Despite a centuries-old tradition of carving one's initials in the Colosseum, a Russian man has been fined a whopping $28,000 dollars for graffiti.
The 42-year-old man was apprehended on Friday after a guard at the Colosseum, the Roman amphitheater in the center town, saw him carve the letter "K" in a section of brickwork.
The graffiti was found on a ground floor section of the nearly-2,000 year-old structure where restoration work was taking place, according to the Italian ANSA news agency.
"The damage to the monument is notable," site superintendent Mariarosaria Barbera told ANSA.
"The incision cut out part of the surface of the structure and compromises its conservation and image."
The Russian tourist was found guilty of causing "aggravated damage" to the Colosseum, and was also given a four-month suspended prison sentence.
"This is pretty extraordinary," noted Darius Arya, one of the world's foremost experts on the Colosseum, in an interview on As It Happens.
The archeologist noted that the fine is nearly the average annual net salary in Italy.
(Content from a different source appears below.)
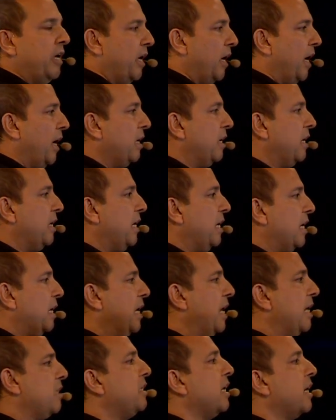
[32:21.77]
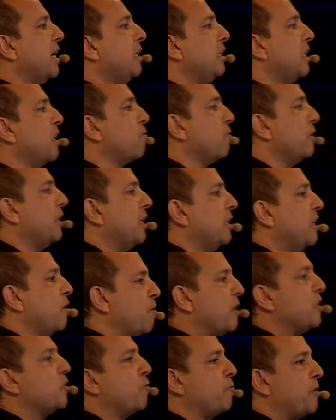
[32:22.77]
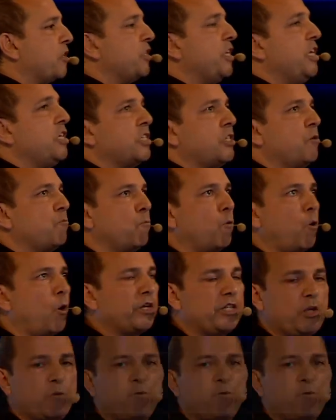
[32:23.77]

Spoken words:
and let the rest of the system work the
He wondered if it would ever be paid, and what authorities would do if it isn't.
"It's human nature to carve your name in something. We've all seen graffiti for our whole lives. But when something is old, it becomes precious."
The Russian is the fifth tourist caught carving graffiti on the Colosseum's walls this year.
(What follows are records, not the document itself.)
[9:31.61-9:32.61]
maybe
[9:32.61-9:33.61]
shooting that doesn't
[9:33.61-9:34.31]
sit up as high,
Rome's ancient amphitheater, which attracts about four million visitors a year, is no stranger to vandalism. In fact, Mr. Arya says some of its graffiti is 1,400 years old.
"Obviously today we appreciate that [graffiti] because it's another snapshot, a window into that ancient culture," he said, adding that Roman authorities may have frowned on it back then, but he doubts anyone was punished for it.